_What you have to do_.
Beginning with the line below that contains "[35:19.47-35:20.47]" and ending with the line that contains "Lip reading: Julius", retype every line exactly. Pictures are not copied.

#### Extracted information ####

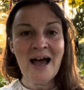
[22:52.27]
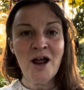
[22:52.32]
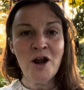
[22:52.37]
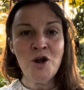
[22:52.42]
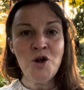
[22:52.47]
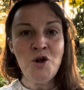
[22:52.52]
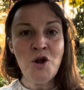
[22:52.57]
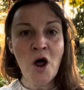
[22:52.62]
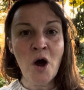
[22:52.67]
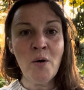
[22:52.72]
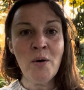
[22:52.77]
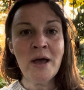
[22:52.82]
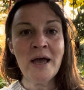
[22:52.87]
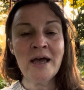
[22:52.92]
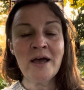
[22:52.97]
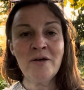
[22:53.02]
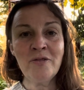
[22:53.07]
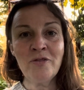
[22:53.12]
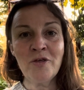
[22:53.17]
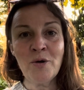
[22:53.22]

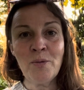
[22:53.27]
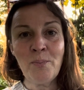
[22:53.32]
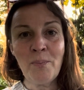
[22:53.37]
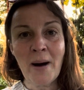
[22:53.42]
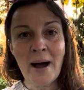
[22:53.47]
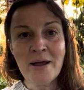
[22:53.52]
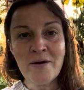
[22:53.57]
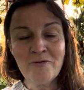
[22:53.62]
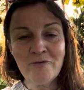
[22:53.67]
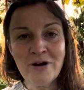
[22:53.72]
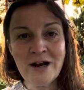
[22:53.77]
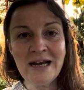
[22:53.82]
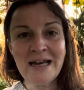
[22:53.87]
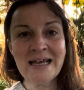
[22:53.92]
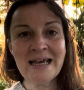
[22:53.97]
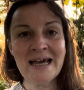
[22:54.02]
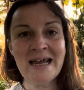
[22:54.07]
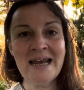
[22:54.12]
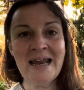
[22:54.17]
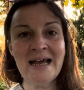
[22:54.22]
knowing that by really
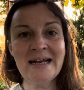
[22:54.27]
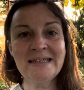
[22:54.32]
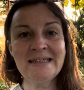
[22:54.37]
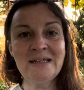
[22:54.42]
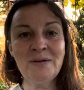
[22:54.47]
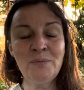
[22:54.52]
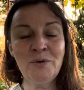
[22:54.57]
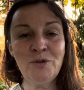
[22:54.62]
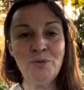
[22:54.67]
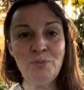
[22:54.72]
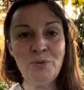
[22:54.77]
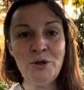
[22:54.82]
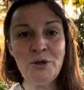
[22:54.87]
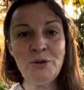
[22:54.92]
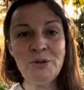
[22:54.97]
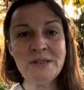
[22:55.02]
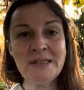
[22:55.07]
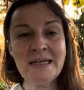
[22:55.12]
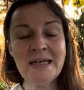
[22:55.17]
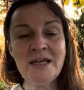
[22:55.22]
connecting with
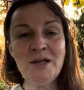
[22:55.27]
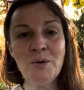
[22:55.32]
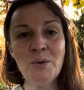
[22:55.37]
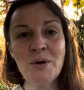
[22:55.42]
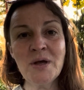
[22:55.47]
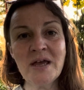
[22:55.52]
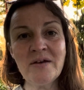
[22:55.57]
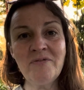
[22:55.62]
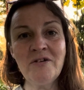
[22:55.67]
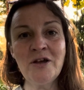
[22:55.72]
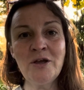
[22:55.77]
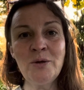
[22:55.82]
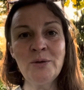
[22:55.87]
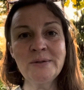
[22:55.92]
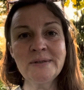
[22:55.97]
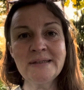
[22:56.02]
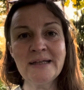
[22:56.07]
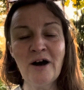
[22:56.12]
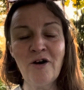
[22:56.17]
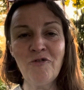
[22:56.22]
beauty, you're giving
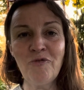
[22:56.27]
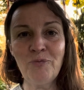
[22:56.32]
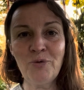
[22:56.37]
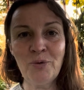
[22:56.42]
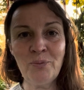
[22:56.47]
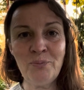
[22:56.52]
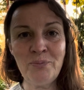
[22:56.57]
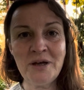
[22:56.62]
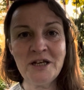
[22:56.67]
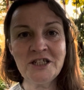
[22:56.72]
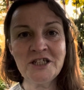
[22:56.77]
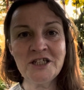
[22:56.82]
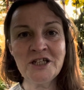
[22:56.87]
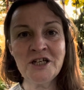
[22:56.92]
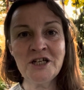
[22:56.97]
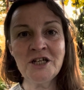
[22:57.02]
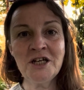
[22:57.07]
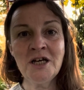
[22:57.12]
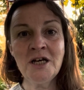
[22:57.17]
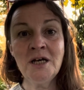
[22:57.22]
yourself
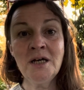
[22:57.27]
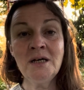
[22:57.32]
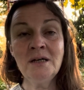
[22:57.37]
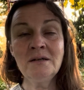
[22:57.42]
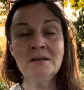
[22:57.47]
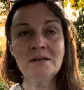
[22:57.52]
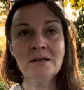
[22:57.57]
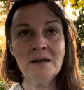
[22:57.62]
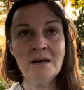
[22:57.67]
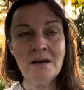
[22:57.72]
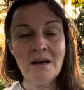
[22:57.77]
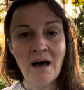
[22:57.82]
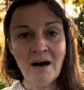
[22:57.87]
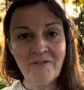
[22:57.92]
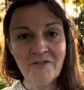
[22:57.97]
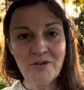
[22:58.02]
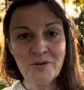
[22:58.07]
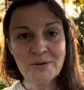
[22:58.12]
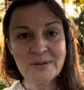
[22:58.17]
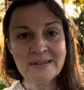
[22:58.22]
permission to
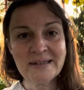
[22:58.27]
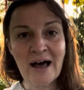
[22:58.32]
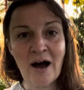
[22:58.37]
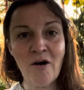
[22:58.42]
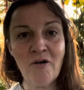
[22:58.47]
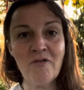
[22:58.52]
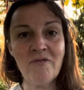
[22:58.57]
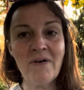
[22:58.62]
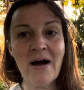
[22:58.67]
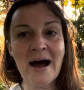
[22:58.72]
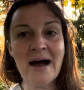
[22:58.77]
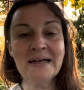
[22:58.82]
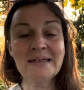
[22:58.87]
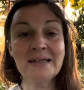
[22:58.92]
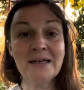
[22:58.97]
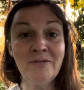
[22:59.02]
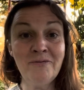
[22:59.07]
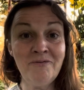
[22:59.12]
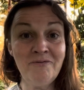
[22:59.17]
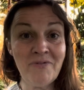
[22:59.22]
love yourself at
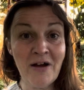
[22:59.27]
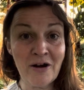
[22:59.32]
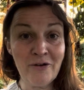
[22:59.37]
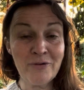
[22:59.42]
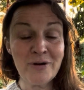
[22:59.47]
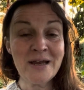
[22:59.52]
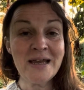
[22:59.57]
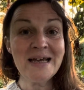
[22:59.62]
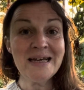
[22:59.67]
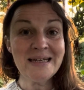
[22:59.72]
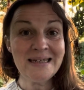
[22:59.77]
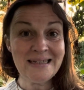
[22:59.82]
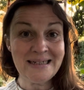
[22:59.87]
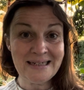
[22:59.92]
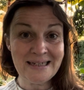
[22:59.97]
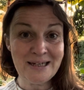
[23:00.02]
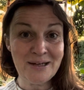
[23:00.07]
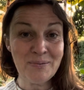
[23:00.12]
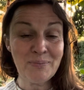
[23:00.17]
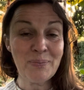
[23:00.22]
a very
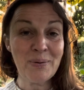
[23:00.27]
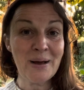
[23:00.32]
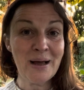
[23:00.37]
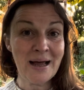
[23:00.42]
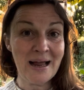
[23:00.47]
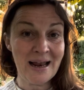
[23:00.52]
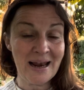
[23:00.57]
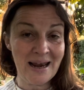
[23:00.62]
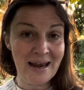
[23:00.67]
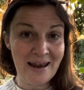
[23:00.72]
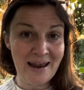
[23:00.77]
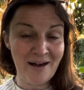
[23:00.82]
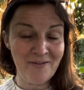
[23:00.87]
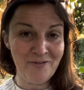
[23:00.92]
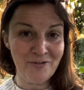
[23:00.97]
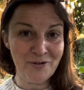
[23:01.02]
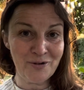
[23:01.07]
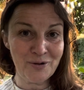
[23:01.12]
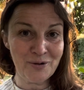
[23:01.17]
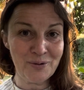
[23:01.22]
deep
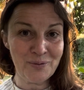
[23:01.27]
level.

####
#### Extracted information ####

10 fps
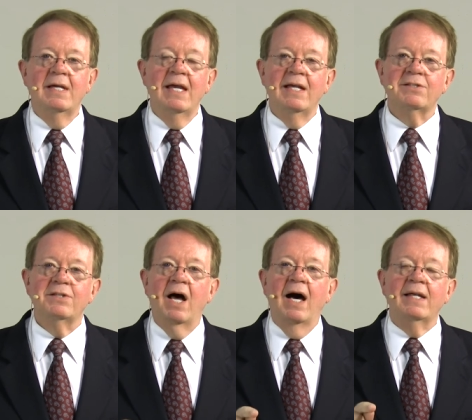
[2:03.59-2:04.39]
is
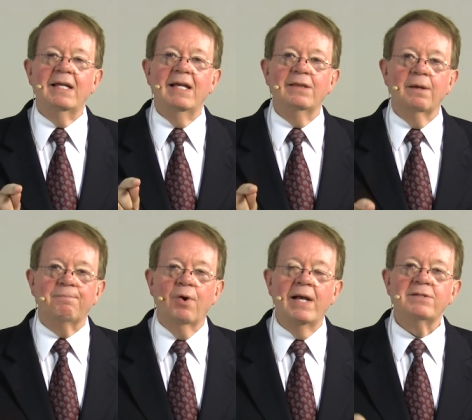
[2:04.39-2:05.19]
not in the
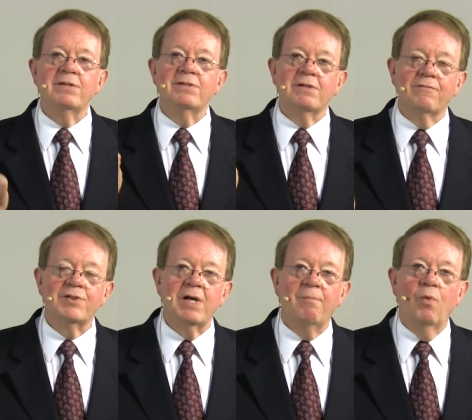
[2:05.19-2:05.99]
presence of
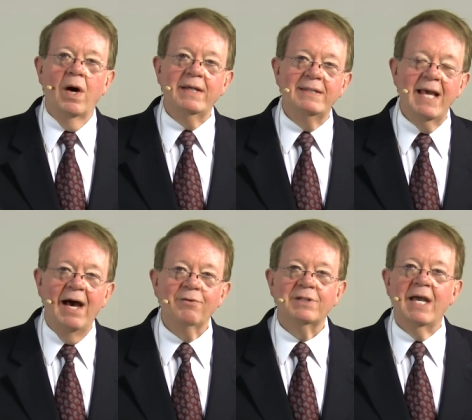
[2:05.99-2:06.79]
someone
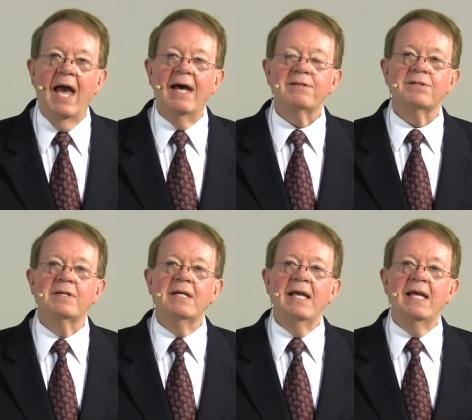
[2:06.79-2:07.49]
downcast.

####
#### Extracted information ####

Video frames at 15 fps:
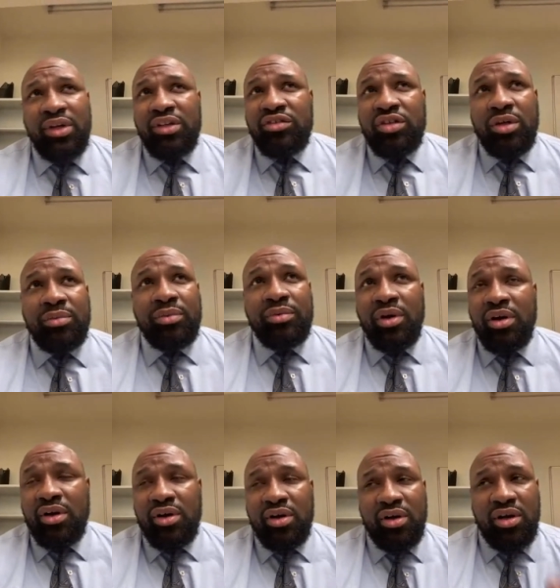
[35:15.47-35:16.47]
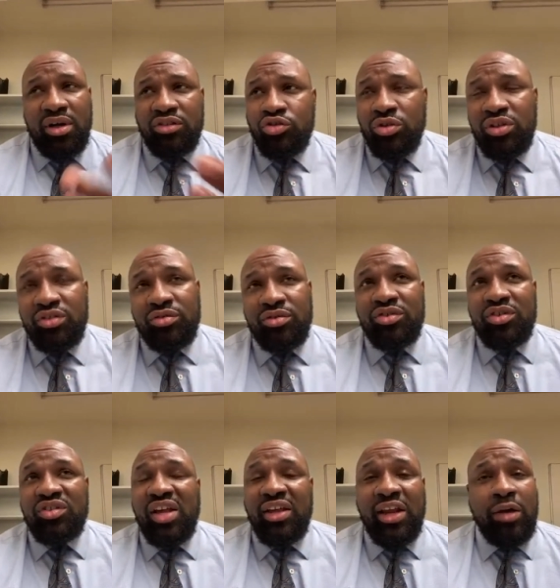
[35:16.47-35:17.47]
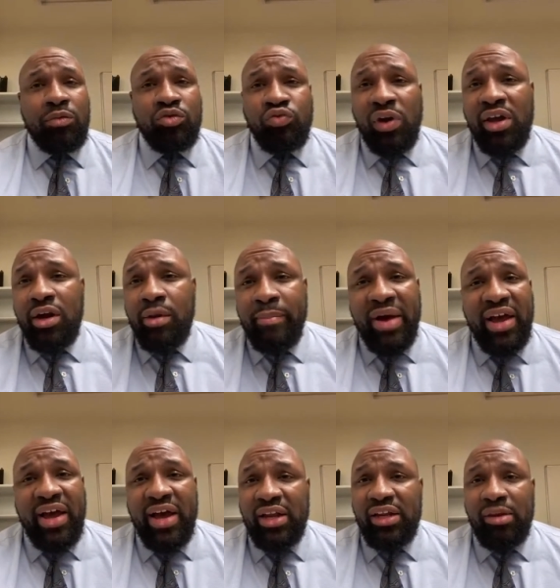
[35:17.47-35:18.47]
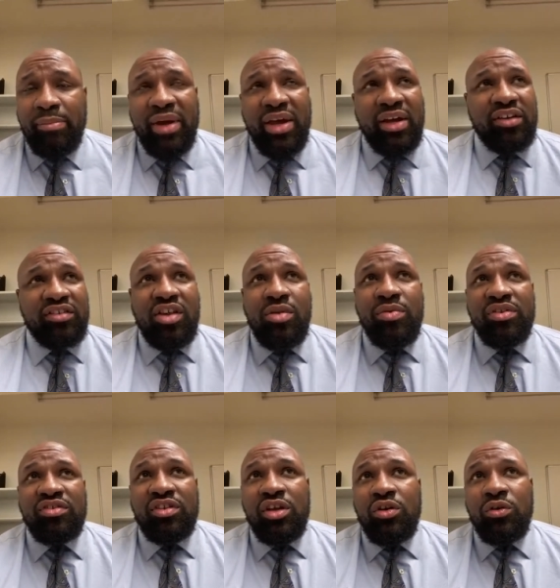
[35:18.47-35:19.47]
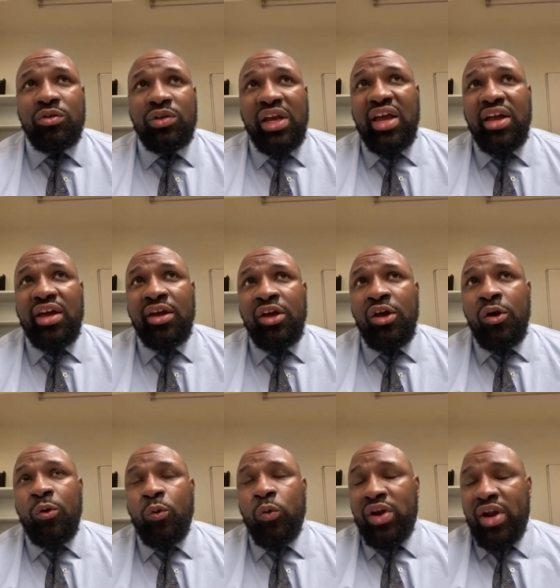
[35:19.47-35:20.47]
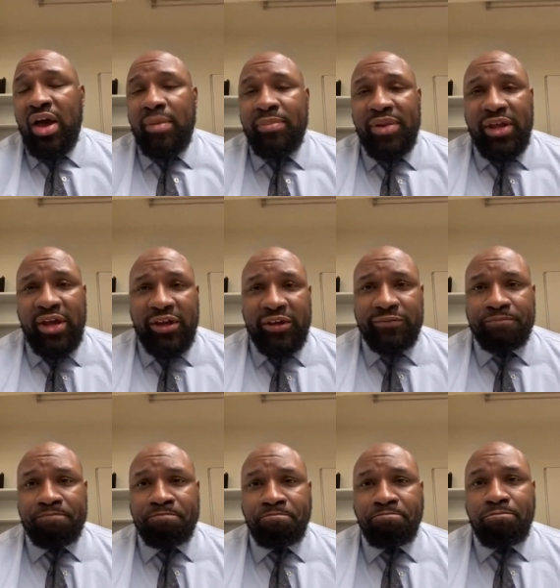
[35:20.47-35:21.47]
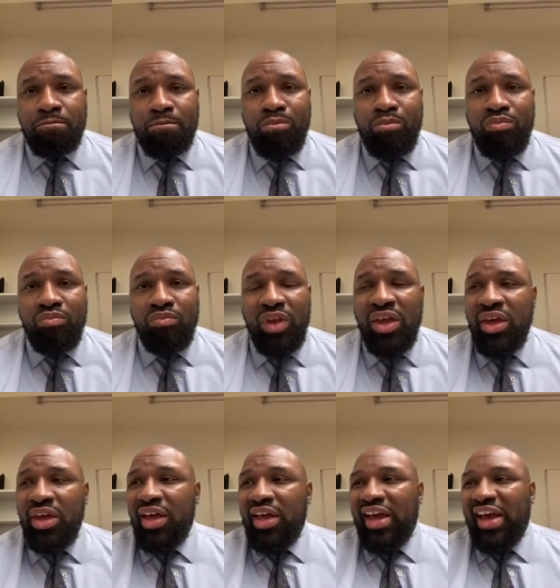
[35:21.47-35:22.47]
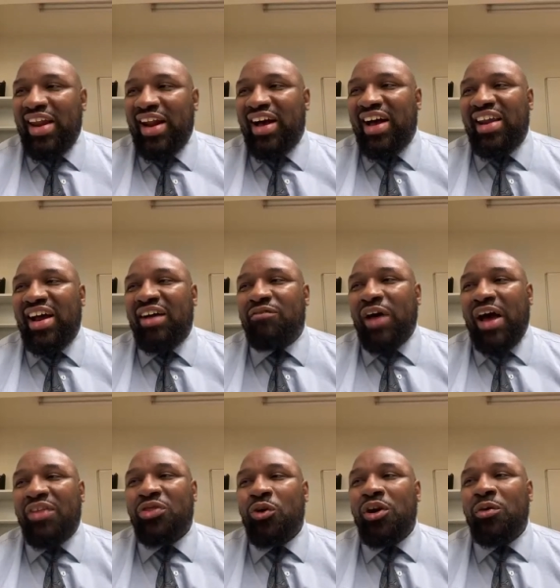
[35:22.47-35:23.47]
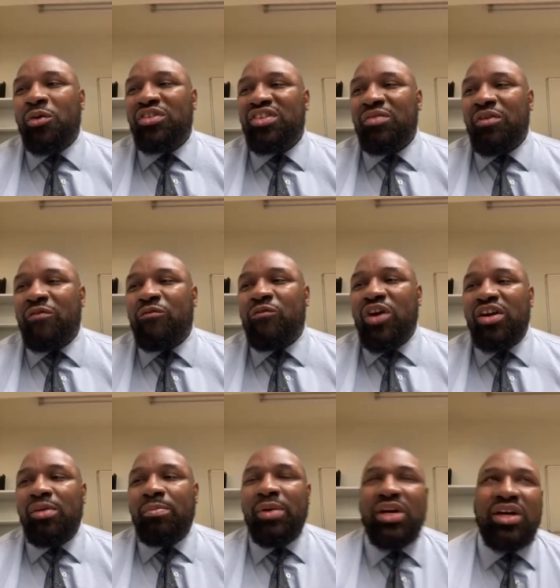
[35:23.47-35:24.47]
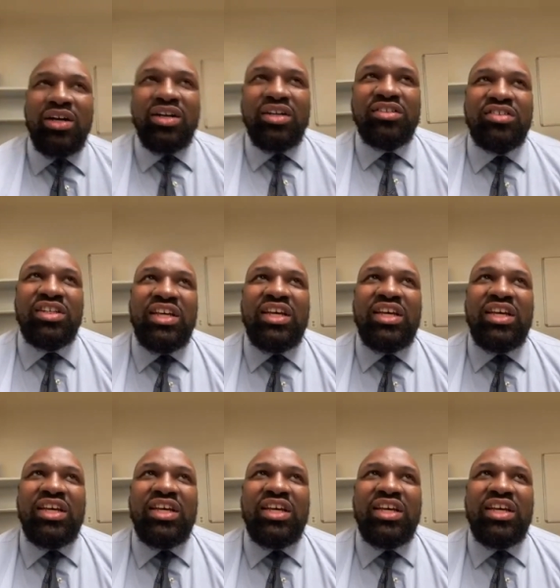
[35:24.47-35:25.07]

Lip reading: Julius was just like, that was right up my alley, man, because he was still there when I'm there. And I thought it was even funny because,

####

_Exercise solution_.
[35:19.47-35:20.47]
[35:20.47-35:21.47]
[35:21.47-35:22.47]
[35:22.47-35:23.47]
[35:23.47-35:24.47]
[35:24.47-35:25.07]

Lip reading: Julius was just like, that was right up my alley, man, because he was still there when I'm there. And I thought it was even funny because,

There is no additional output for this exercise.